Image: The UF-1000i automated urine particle analyzer (Photo courtesy of Sysmex).
Urinary tract infections (UTIs) are characterized by the presence of microbial pathogens within the urinary tract, and they represent one of the most common infections identified in both hospitalized and clinic patients. Most UTIs are easily treated without difficulty.

In certain patient populations, such as children, pregnant women, and the elderly, significant complications may arise. The symptoms observed with UTIs are diverse and can range from mild irritation with voiding to bacteremia or even sepsis. When sepsis is present, it can lead to death if it is not diagnosed and treated early.

Medical scientists working at Prescient Medicine (Hummelstown, PA, USA) and their colleagues compared data from urine samples collected in sterile containers for bacterial culture and microscopic analysis during a 3-month period in a laboratory at a 572-bed, acute-care hospital. Upon receipt, one sample was used to inoculate a 5% sheep blood agar and a MacConkey agar plate with a 0.001-mL calibrated loop.

The second sample was analyzed for bacteria and leukocytes with the Sysmex UF-1000i urine analyzer (Sysmex Corporation, Kobe, Japan) which is a fully automated, fluorescent flow cytometer that categorizes red blood cells, white blood cells, epithelial cells, small round cells, sperm cells, crystals, and pathologic and hyaline casts, yeast, and bacteria. The second sample was also analyzed by urinalysis-associated microscopy for the presence of epithelial cells, leukocytes, yeast, and bacteria.

Urine cultures showed no growth in 2,034 samples (50%) and growth of less than 104 colony-forming units (CFUs)/mL in 1,812 samples (45%). Of the 4.033 results, 754 samples (19%) showed bacterial growth of 105 CFUs/mL or more, and 190 samples (5%) were considered contaminated specimens because they contained multiple species. However, if the growth of bacteria exceeded the definition of a negative result, they were considered to be positive, even though the likelihood of a UTI was low in those patients. Of the culture-positive samples, the most commonly identified microorganisms were Escherichia coli and Klebsiella spp, which is consistent with known epidemiologic data.
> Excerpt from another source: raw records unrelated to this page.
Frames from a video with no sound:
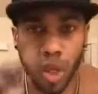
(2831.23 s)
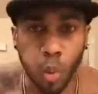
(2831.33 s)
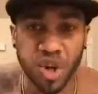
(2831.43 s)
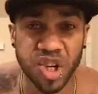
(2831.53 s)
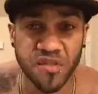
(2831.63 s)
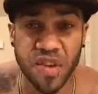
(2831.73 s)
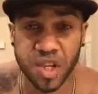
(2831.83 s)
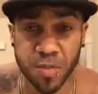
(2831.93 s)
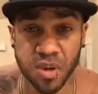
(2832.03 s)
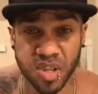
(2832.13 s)
We just
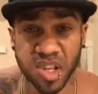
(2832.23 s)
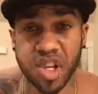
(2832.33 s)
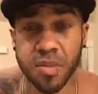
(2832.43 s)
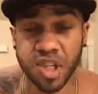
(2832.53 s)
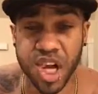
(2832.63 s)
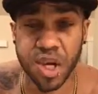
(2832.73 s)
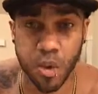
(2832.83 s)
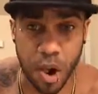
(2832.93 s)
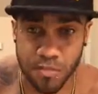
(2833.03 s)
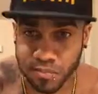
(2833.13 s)
finished building the gym in
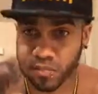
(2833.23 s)
January.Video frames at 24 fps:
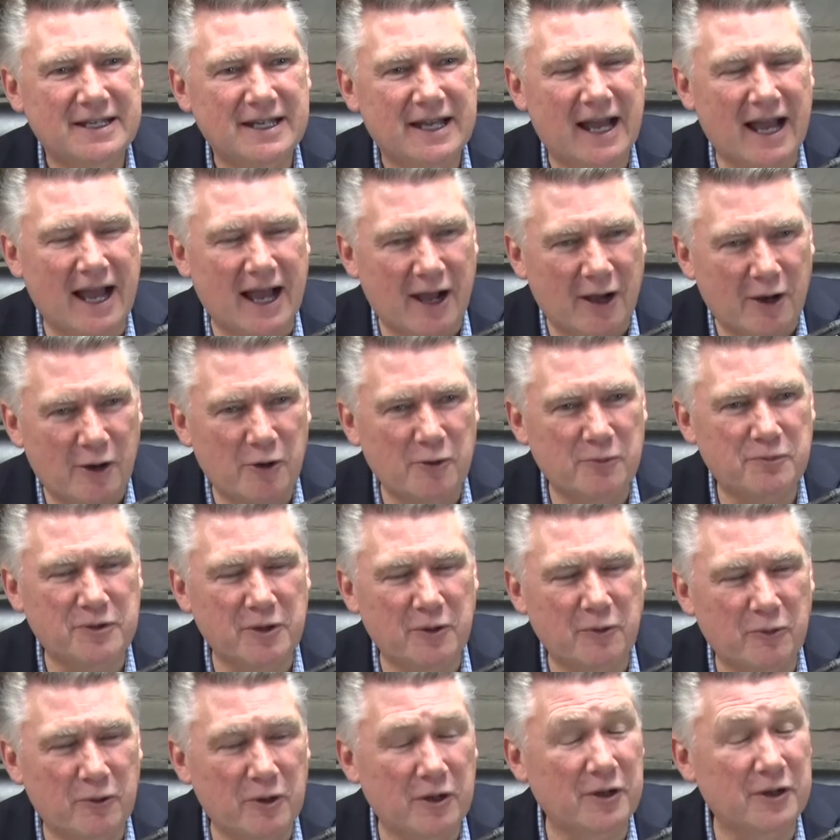I hope
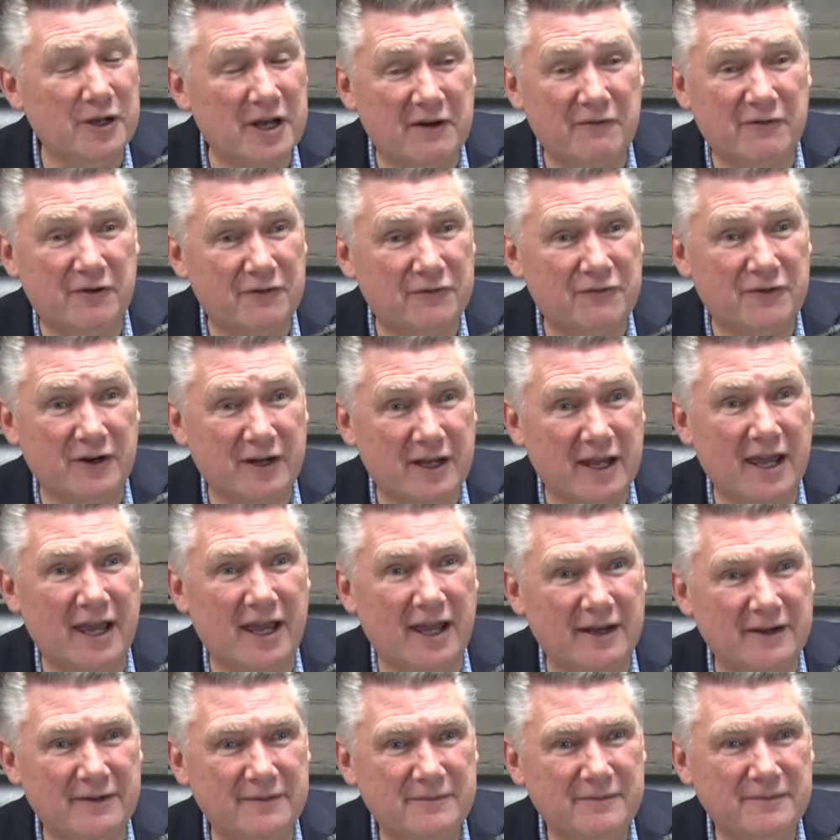that we'll never forget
Of the 4,033 unique urine samples obtained from adult patients, 2,736 (67.8%) specimens had positive white blood cell counts and bacteria and 1,215 (30.1%) specimens had negative white blood cell counts and bacteria as reported by the UF-1000i. The negative predictive value for any positive culture in the adult population included in the study was 95.5%, and the negative predictive value for positive cultures containing growth of 100,000 or more CFUs was 99.3% using the Sysmex UF-1000i. There were 373 unique urine specimens collected in pediatric patients and using the UF-1000i method, 269 specimens (72%) had positive white blood cell counts and bacteria, and 104 (27.9%) tested negative for an elevation in white blood cell counts and bacteria.

The authors concluded that the Sysmex UF-1000i showed 98% sensitivity and 93.7% specificity with a 95.5% negative predictive value. Thus, a negative screen with the UF-1000i using defined thresholds for white blood cell counts and bacteria was likely to be a true negative, decreasing the need for presumptive antibiotics. The study was published in the November 2017 issue of the journal Archives of Pathology & Laboratory Medicine.